• [EXERCISE DIRECTIONS]
Write the entries out again exactly as they stand, but without the pictures.

INPUT DATA section start

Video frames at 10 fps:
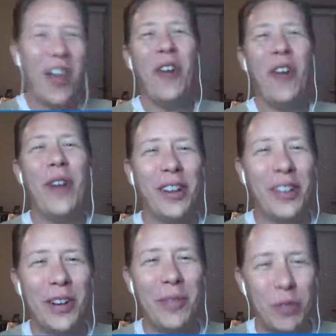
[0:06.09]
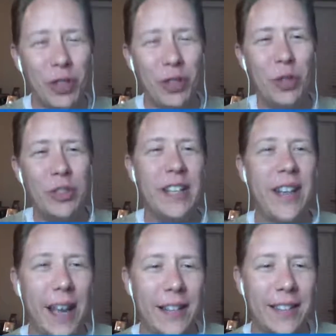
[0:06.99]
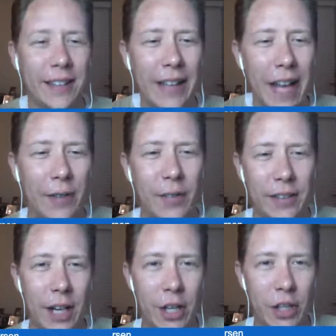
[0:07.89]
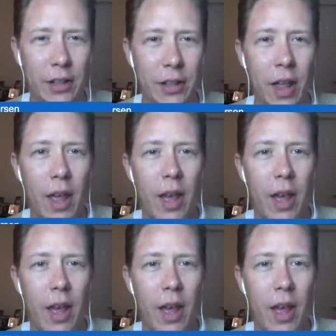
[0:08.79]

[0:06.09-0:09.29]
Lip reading: Welcome to tonight's live discussion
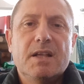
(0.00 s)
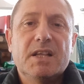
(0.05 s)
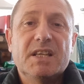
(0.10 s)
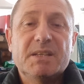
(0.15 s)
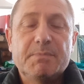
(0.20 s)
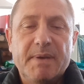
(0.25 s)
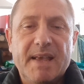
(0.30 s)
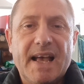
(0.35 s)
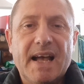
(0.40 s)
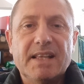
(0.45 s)

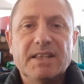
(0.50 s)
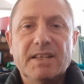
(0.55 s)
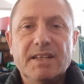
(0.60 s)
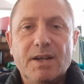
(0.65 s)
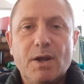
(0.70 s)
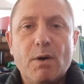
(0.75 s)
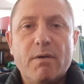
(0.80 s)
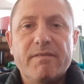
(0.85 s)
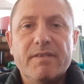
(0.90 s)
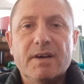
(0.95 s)
to be handed
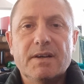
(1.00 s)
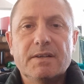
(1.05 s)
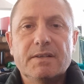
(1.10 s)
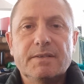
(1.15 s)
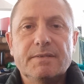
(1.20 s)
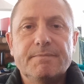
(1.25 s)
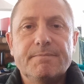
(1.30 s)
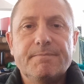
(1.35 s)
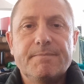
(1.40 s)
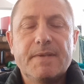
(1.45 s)
over
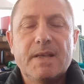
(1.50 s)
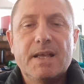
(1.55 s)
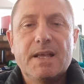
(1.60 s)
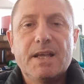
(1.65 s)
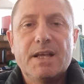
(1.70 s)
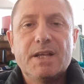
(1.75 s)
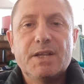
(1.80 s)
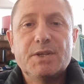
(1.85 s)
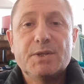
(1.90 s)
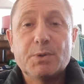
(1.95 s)

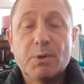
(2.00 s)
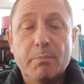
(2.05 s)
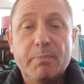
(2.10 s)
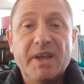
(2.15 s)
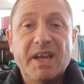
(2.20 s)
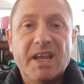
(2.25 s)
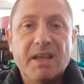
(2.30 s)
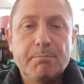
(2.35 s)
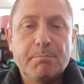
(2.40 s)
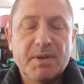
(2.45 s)
to a
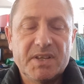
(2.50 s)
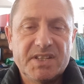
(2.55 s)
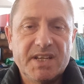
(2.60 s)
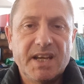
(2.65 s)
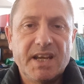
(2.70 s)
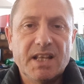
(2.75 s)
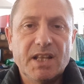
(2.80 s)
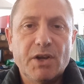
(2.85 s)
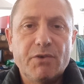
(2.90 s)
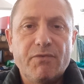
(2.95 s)

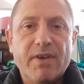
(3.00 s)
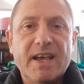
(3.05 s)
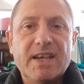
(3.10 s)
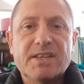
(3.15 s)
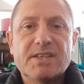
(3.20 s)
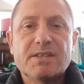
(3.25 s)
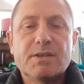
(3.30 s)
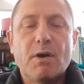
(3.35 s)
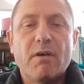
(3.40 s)
particular race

INPUT DATA section end

• [WRITTEN RESPONSE]
Video frames at 10 fps:
[0:06.09]
[0:06.99]
[0:07.89]
[0:08.79]

[0:06.09-0:09.29]
Lip reading: Welcome to tonight's live discussion
(0.00 s)
(0.05 s)
(0.10 s)
(0.15 s)
(0.20 s)
(0.25 s)
(0.30 s)
(0.35 s)
(0.40 s)
(0.45 s)

(0.50 s)
(0.55 s)
(0.60 s)
(0.65 s)
(0.70 s)
(0.75 s)
(0.80 s)
(0.85 s)
(0.90 s)
(0.95 s)
to be handed
(1.00 s)
(1.05 s)
(1.10 s)
(1.15 s)
(1.20 s)
(1.25 s)
(1.30 s)
(1.35 s)
(1.40 s)
(1.45 s)
over
(1.50 s)
(1.55 s)
(1.60 s)
(1.65 s)
(1.70 s)
(1.75 s)
(1.80 s)
(1.85 s)
(1.90 s)
(1.95 s)

(2.00 s)
(2.05 s)
(2.10 s)
(2.15 s)
(2.20 s)
(2.25 s)
(2.30 s)
(2.35 s)
(2.40 s)
(2.45 s)
to a
(2.50 s)
(2.55 s)
(2.60 s)
(2.65 s)
(2.70 s)
(2.75 s)
(2.80 s)
(2.85 s)
(2.90 s)
(2.95 s)

(3.00 s)
(3.05 s)
(3.10 s)
(3.15 s)
(3.20 s)
(3.25 s)
(3.30 s)
(3.35 s)
(3.40 s)
particular race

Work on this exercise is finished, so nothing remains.